For some inexplicable reasons, I have to say today was a good day. I arrived at the office at 7am. Then left at 6pm. Did some grocery shopping for tomorrow's pre-dawn meal and received an sms from Khairiah who so kindly informed me that there's an earthquake in Indonesia of 7.9 magnitude. Just the a few nights ago, I sms Khairiah and the rest asking if there was an earthquake. Hm..

I think I need to mop the flat next. [Sunset]

Tuesday, September 11, 2007

Bottoms Up!

“All truth is eternal. Truth is nobody’s property; no race, no individual can lay any exclusive claim to it. Truth is the nature of all souls." vivekananda

Ivo sent me an email and asked, 'who are you? do you know who you are or are you still searching?'

Toughie. Do I know who I am? Yes. Do I know what I am? Perhaps. Do I know what I will become? Hard to say. Do I know who and what I am to be? Definitely.

But for now, I'd say 'bottoms up! I'm dead beat.'

Cheers!

[The truth about Sage & Snow. Soulful!]

Friday, September 7, 2007

Bon Appetite!

There's a saying that goes, 'You are what you eat.' I'd like to also think, 'You are how you eat.' My late dad used to be very strict on us at the dinner table. "Mind the manners," he'd say - "Don't talk when eating. Don't slurp. Don't sniff your food. Don't eat the food if it's piping hot. Don't blow your food to make it cool. etc." And I don't know if I really practise whatever dad used to teach us.

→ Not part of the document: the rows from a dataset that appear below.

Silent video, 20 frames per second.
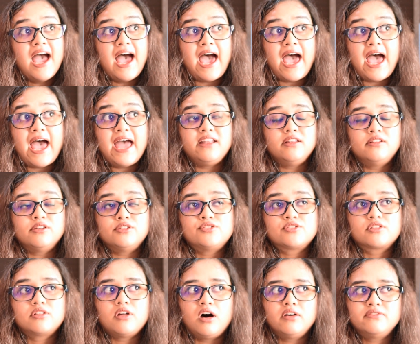And
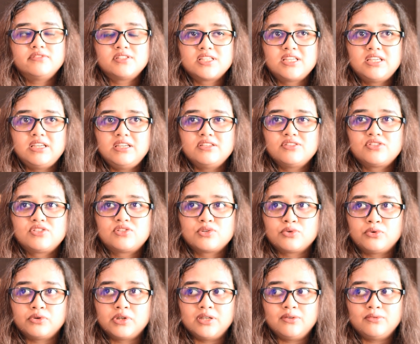Dostoevsky's
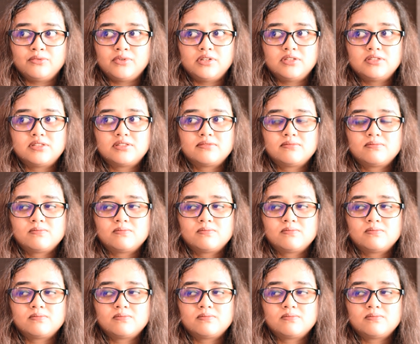story was...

For one, I love to talk over meals because it makes eating fun and I just cannot finish my food no matter how hard I try, except when the food is extremely (and I mean extremely) delicious. Then again, I guess it all depends on who I am with at the dinner table.

I don't take after dad when it comes to nurturing the 'young ones' at the dinner table, rather in this case on the dinner floor (how do you tell a cat to mind its table manners? *scratch head*). But I do know that I don't like it when anyone chomps their meal noisily because it sets my imagination reeling on things I'd rather not see . But with 3tails, I'd be more than ready to make the exception. Somehow, when the furballs eat, they ooze with irrestible charm; what with Sage's 'paw lickin' good' habit, Storms' 'let me share your meal' attitude or Snow's 'Do not disturb. Cat Eating' gaze. Adorable!


Oh!! Now I'm hungry and it's already 1:20 am.

[One of my favourite meals; & nasi lemak wrapped in banana leaves!]